Where a line of the listing below includes the word "with", reproduce that line.
####################
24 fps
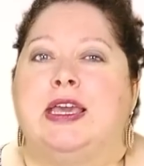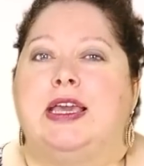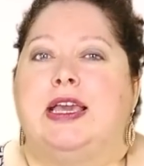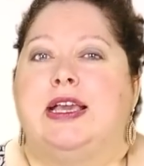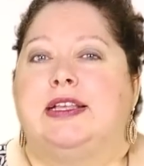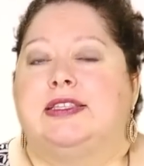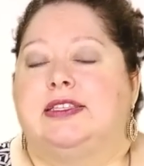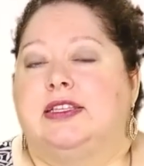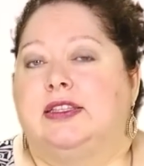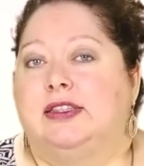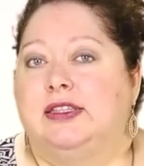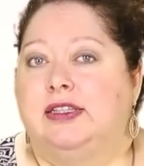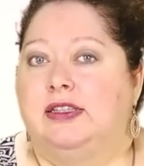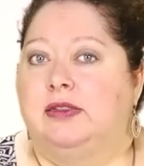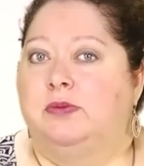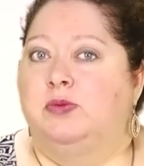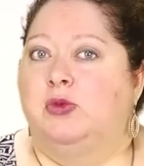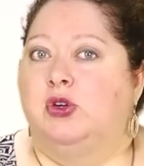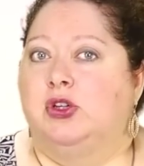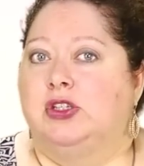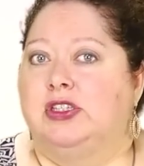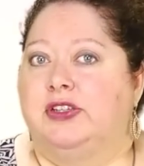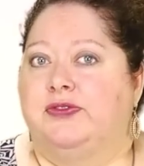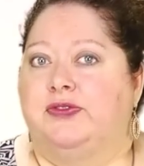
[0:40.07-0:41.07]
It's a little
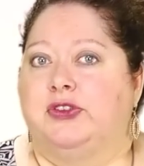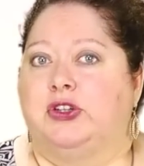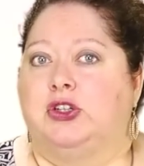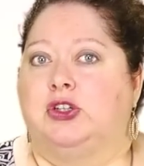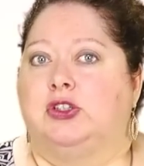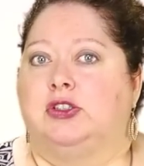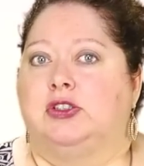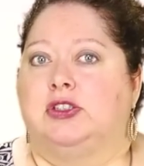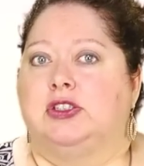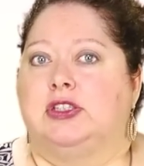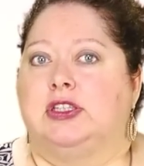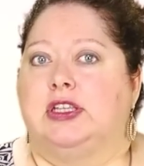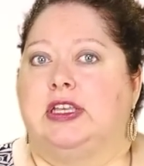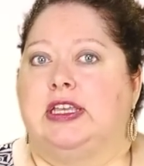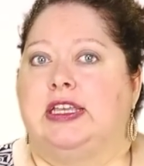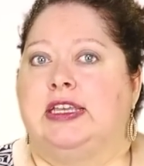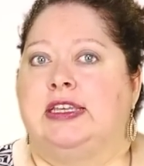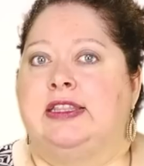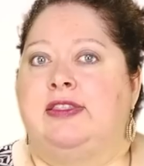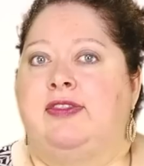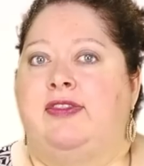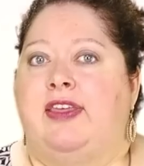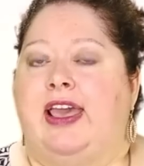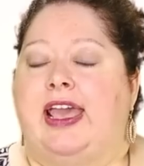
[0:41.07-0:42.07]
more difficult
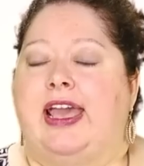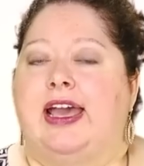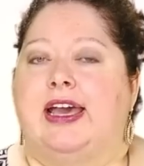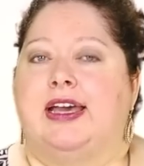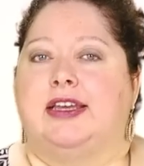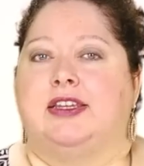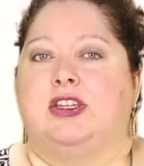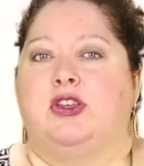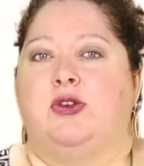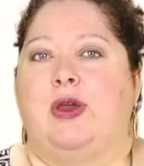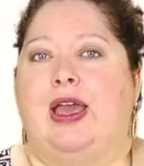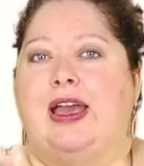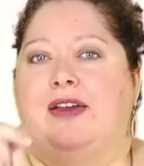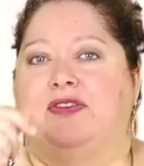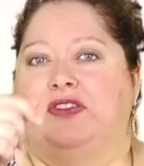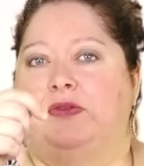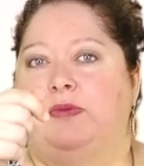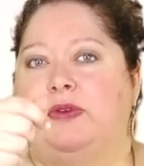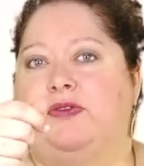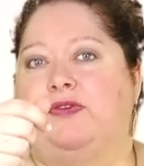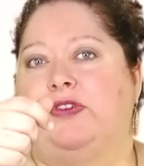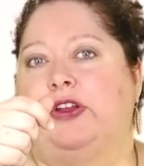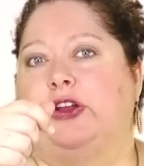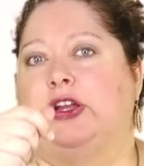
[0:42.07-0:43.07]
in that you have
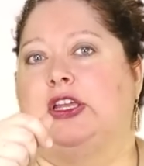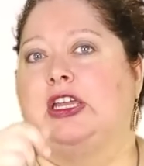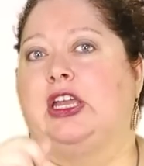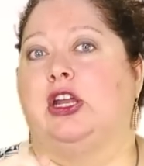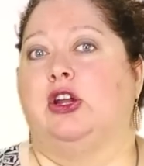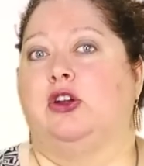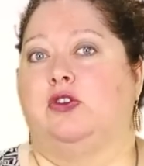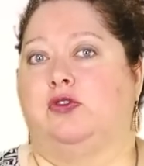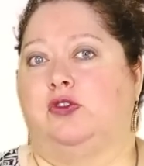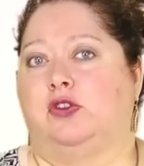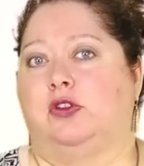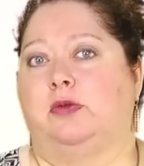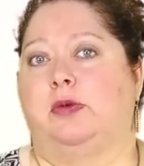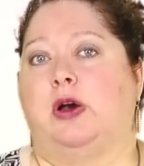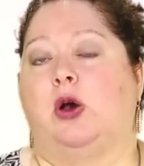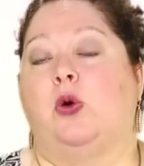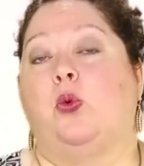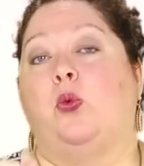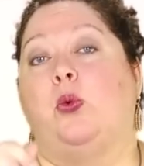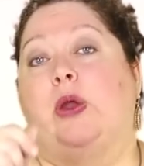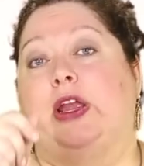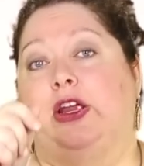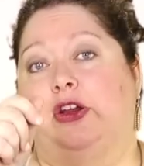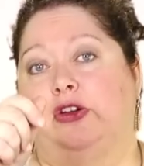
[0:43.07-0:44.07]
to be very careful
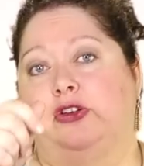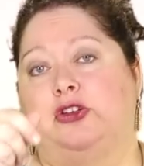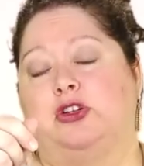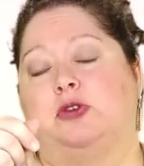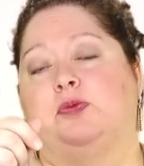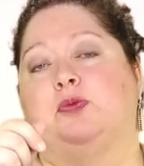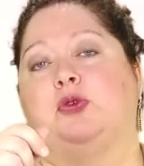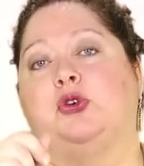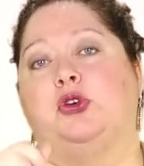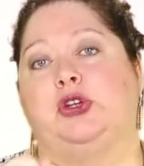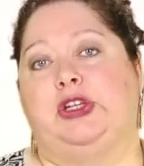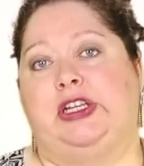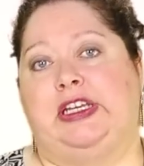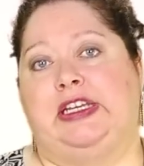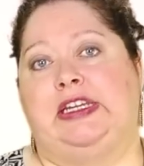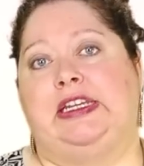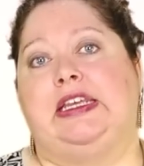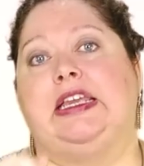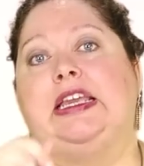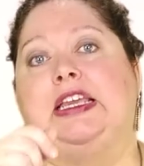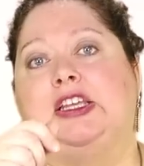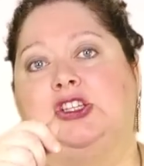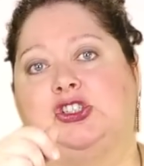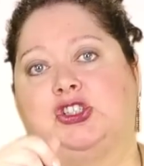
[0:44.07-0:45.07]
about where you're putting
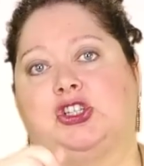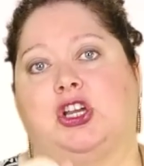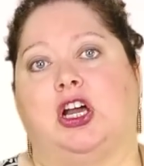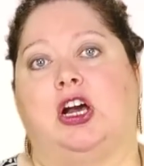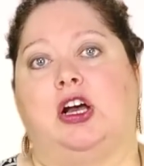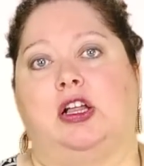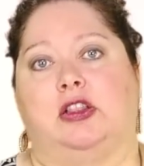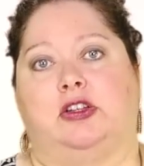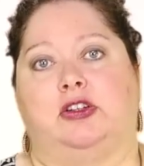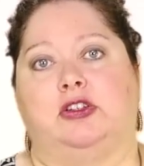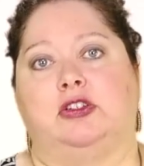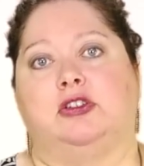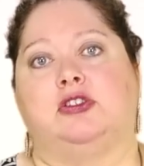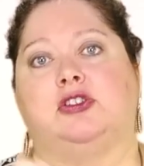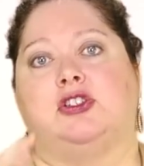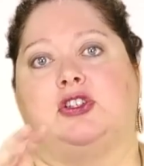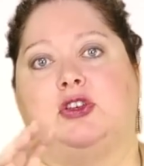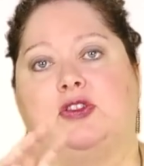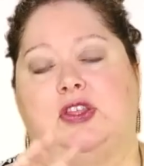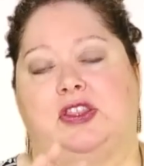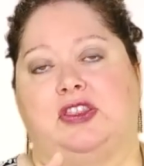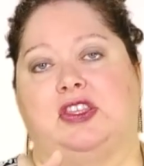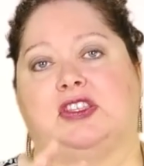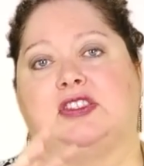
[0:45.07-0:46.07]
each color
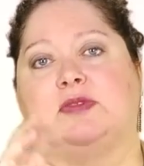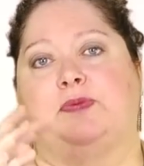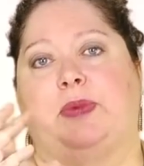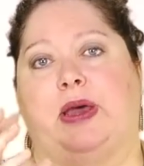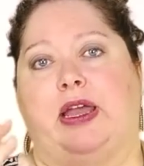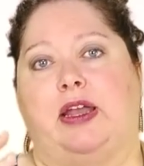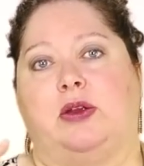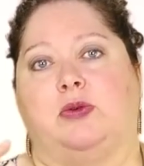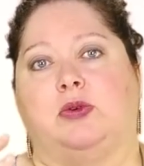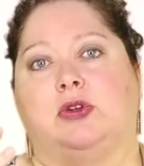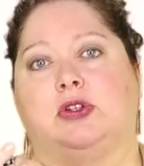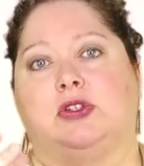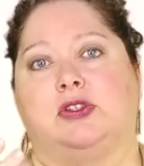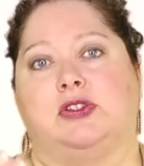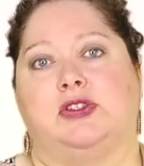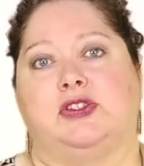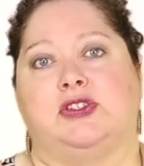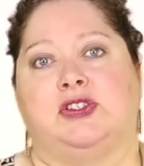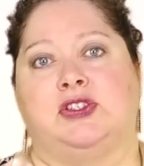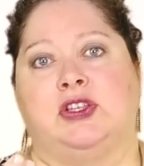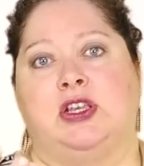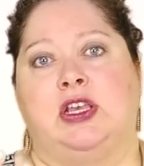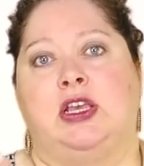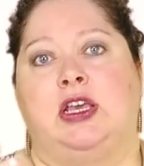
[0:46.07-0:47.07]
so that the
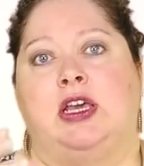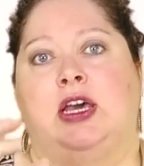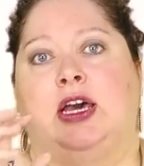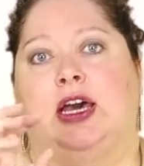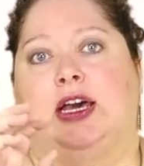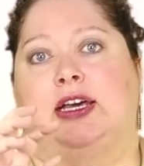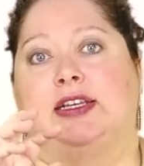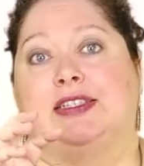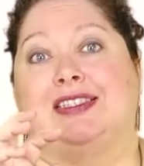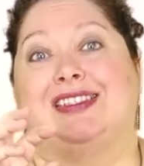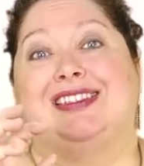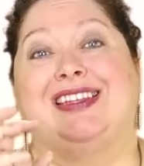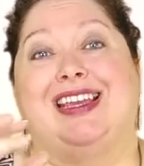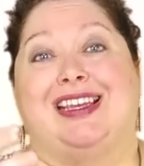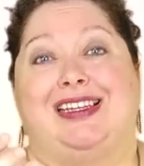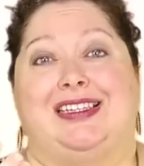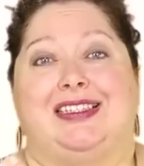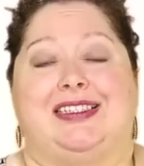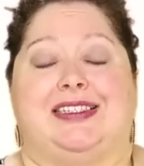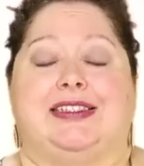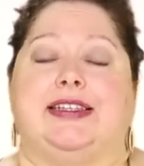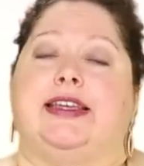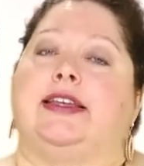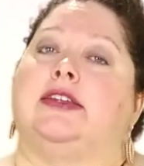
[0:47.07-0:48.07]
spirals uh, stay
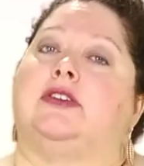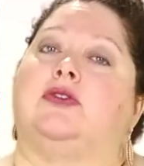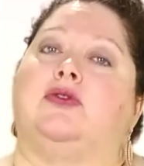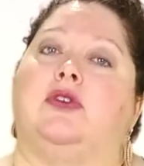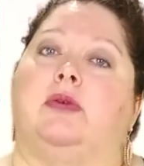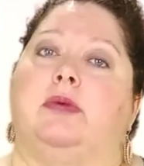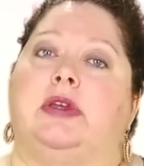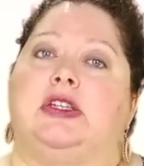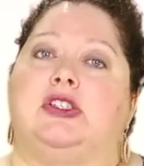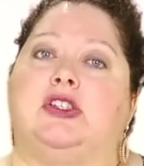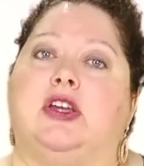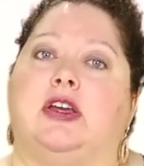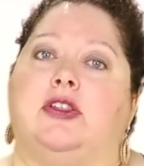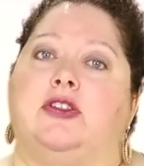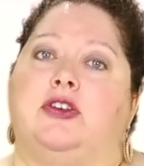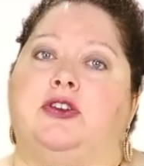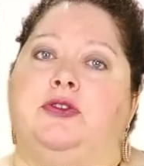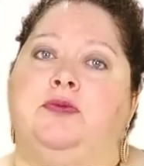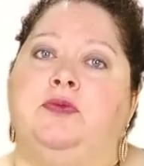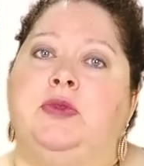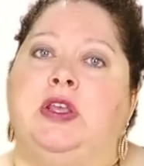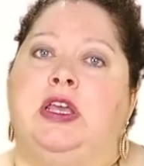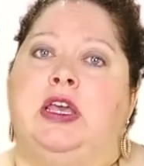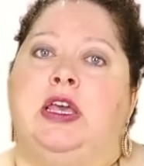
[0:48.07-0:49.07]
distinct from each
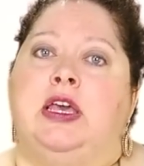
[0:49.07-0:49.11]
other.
####################
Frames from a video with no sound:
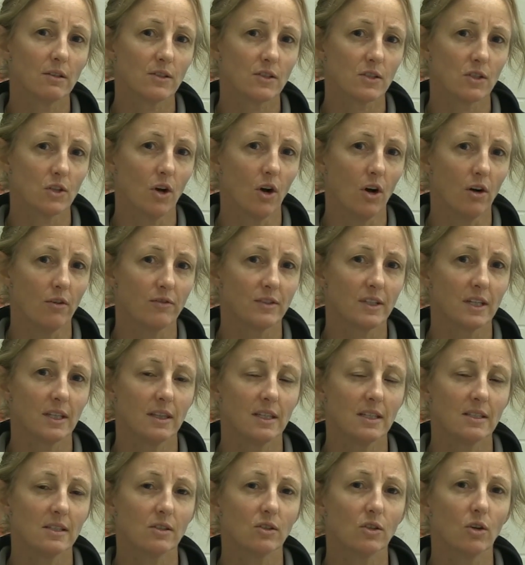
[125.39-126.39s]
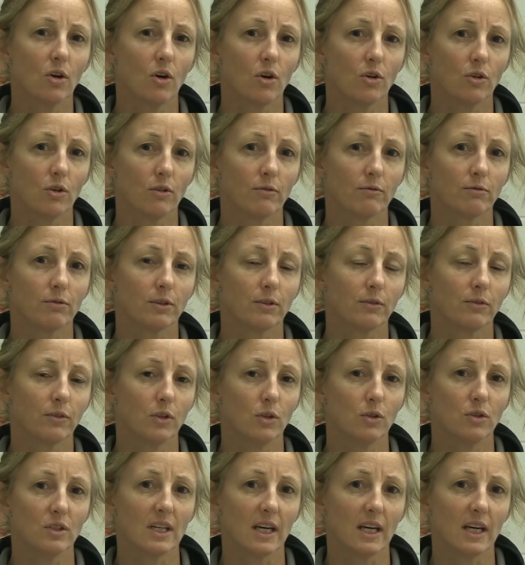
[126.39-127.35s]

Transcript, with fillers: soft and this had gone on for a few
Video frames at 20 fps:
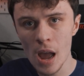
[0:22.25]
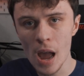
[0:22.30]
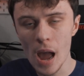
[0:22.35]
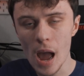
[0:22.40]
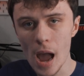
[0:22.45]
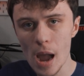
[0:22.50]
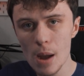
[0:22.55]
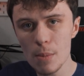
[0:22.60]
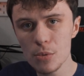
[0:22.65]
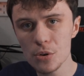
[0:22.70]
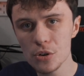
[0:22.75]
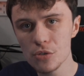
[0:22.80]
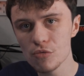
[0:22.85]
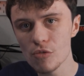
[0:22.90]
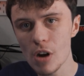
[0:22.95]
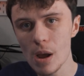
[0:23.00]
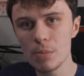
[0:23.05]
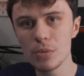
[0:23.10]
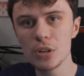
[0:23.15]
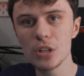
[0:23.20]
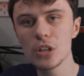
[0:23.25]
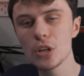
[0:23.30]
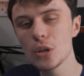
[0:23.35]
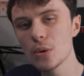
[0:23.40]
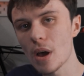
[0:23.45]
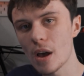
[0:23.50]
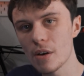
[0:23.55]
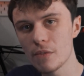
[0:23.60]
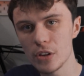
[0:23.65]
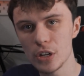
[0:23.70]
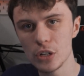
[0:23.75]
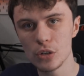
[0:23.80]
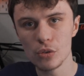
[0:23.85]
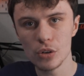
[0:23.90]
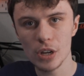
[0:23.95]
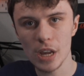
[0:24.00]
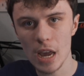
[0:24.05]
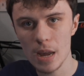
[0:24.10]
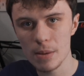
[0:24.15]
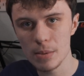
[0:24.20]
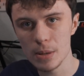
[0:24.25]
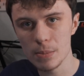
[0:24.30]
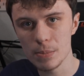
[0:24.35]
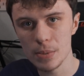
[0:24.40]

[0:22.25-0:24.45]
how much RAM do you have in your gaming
####################
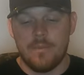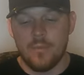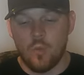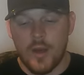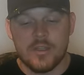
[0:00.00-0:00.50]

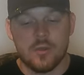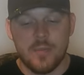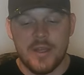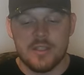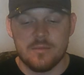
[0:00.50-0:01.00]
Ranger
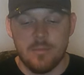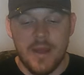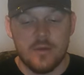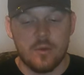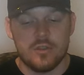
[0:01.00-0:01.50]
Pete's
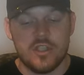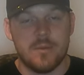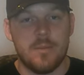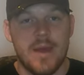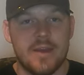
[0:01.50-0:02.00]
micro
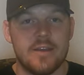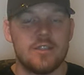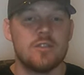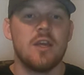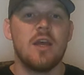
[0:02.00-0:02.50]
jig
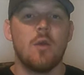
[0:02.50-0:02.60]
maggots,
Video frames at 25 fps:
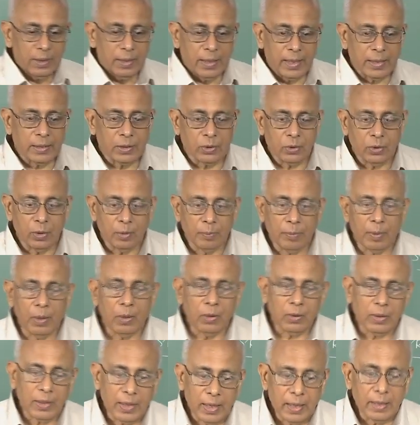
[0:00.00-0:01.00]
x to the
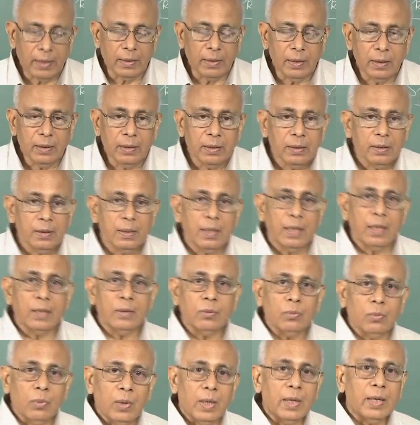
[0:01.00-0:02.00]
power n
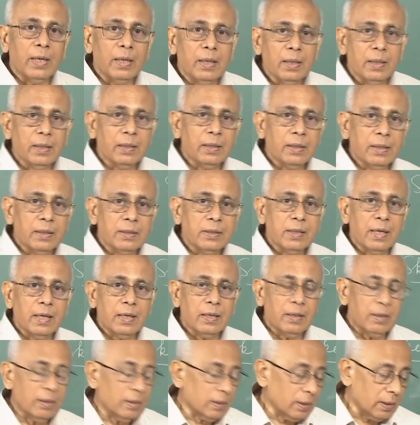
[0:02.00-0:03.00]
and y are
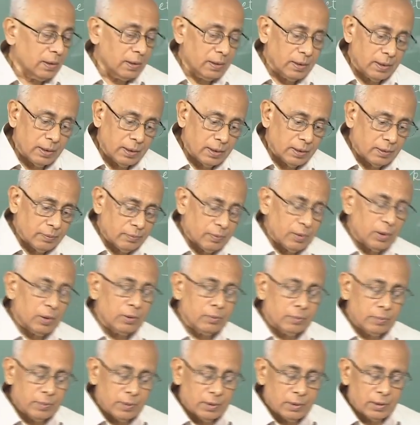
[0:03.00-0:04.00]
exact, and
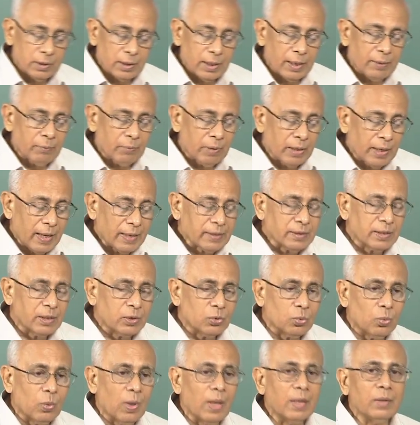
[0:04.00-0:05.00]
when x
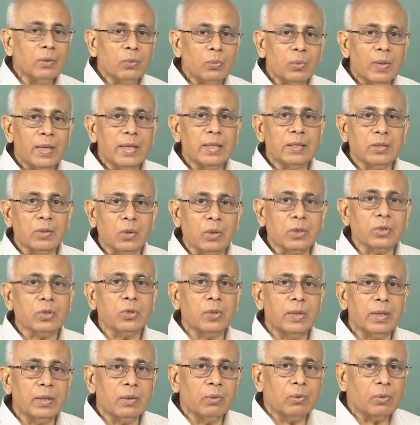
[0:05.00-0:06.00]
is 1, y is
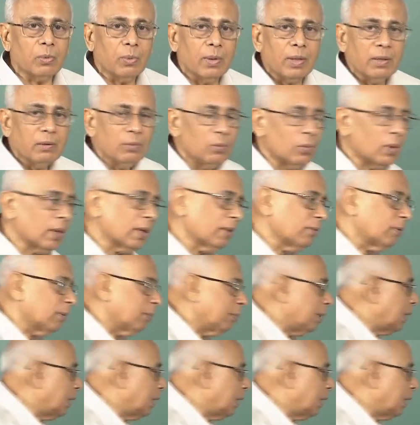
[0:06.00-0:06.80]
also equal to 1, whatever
####################
● **Written answer**:
Frames from a video with no sound:
Transcript, with fillers: soft and this had gone on for a few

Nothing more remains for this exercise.